L’holacratie côté théorie, rencontre avec Brice De Gromard

Restitution du séminaire « Vers un nouveau modèle managérial », organisé par Hervé Management le 22 mars 2017. Notre premier invité était Brice De Gromard, chef de projet chez BNP-Paribas.

 

En holacratie, nous explique Brice, « l’unité de base, c’est le rôle. » Et un rôle a trois dimension : une raison d’être (objectifs), des redevabilités (ses responsabilités), un périmètre d’action. « Une personne est multi rôles, continue-t-il. Par exemple, chez Zappos [entreprise connue pour ses modes de management très participatifs], les employés détiennent en moyenne 7,4 rôles. »

 

En holacracie, en plus des rôles opérationnels, chaque cercle (l’équivalent d’une équipe) est constitué de 4 rôles :
1) Un « premier lien » (c’est le manager, qui assigne leur rôle aux membres et définit leurs indicateurs clés)
2) Un « deuxième lien » (joue une sorte de syndicaliste, qui doit capter la tension du groupe et les remonter à l’échelon supérieur, qui décide notamment des recrutements)
3) Un « facilitateur » (qui anime les réunions du groupe)
4) Un « secrétaire » (qui planifie les réunions et rédige les comptes-rendus)
Le premier lien est nommé par l’échelon supérieur et peut être révoqué par lui, tandis que le deuxième lien, le facilitateur et le secrétaire sont élus par l’équipe.
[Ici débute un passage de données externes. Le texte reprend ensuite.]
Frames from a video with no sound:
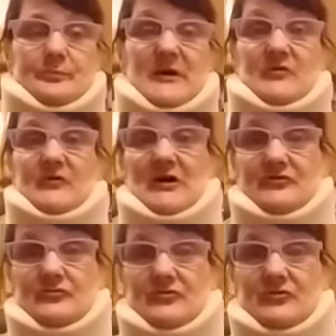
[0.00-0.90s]
Maybe
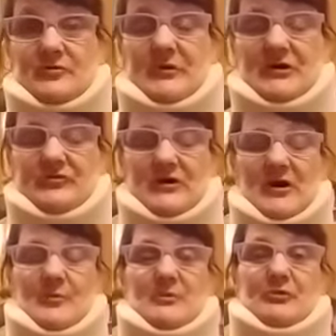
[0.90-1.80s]
faster, just depends. I
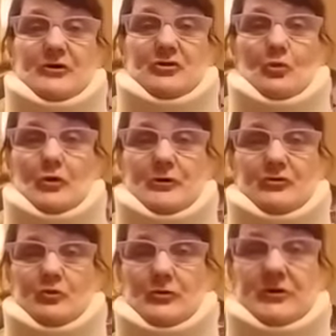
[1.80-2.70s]
got my prayer
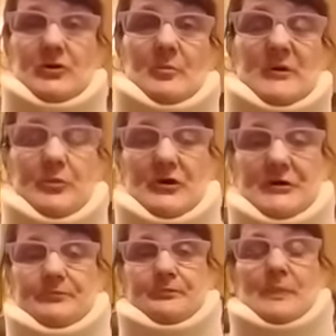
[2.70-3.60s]
warriors working on my
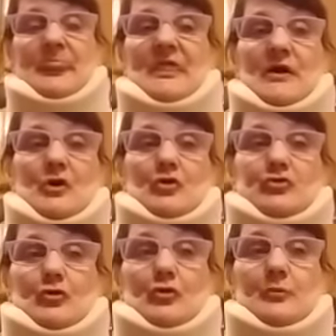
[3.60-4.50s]
praying.
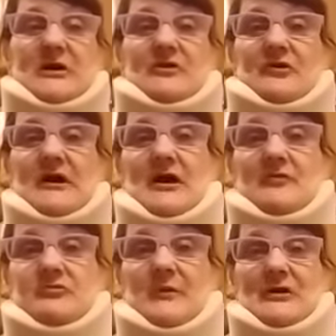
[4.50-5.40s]
So because I
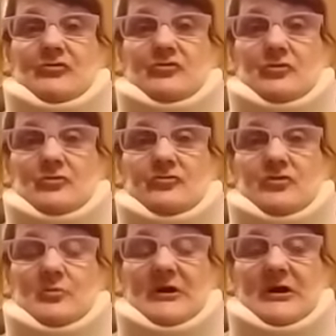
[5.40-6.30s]
have spinal stenosis
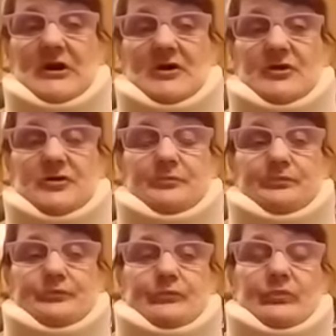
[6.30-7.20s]
in my neck,
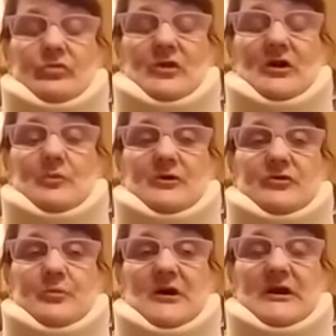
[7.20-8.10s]
and my
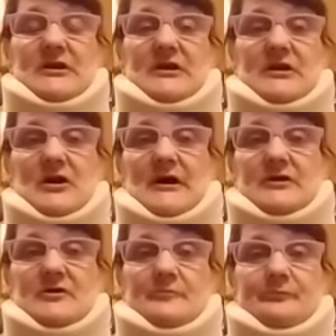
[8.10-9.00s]
spine, any
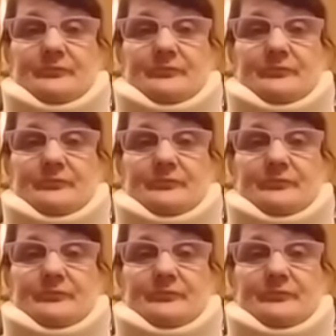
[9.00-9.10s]
kind of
La raison d’être de chaque équipe est décidée par l’échelon supérieur.

 

La finalité de l’holacratie, c’est de « libérer le potentiel d’une organisation dans le sens de sa raison d’être. » (définition d’IGI Partners, cabinet qui est le principal distributeur de l’holocratie).

 

Selon Brice, le premier avantage de l’holacratie, c’est la transparence et la clarification. Chaque organisation holacratique repose sur « une constitution » qui précise entre autres les concepts utilisés, la raison d’être de l’entreprise, ses règles de fonctionnement (et notamment du déroulement des réunions) et la typologie des rôles. « On formalise beaucoup, mais c’est une formalisation vivante, pas une formalisation figée. On se met à jour tout le temps. L’entreprise évolue beaucoup. Des rôles et des cercles [équipes de travail] sont en permanence supprimés et créés. »

 

Un autre avantage, c’est la flexibilité et l’efficacité. L’holacratie doit par exemple permettre d’éviter les réunions interminables et à répétition (dans l’holacracie, il existe trois types de réunions : une pour la stratégie, une pour la gouvernance, et une pour l’opérationnel). Enfin, l’holacratie doit permettre de libérer les organisations des tensions qui interfèrent en permanence avec l’activité. Il ne s’agit pas de nier ces tensions mais de s’en servir. « Les tensions, c’est du super-fioul pour faire évoluer l’organisation » conclut Brice, avant de rappeler que « la France est sans doute le pays qui déploie le plus l’holacratie » (par exemple chez Danone, biocoop ou Castorama).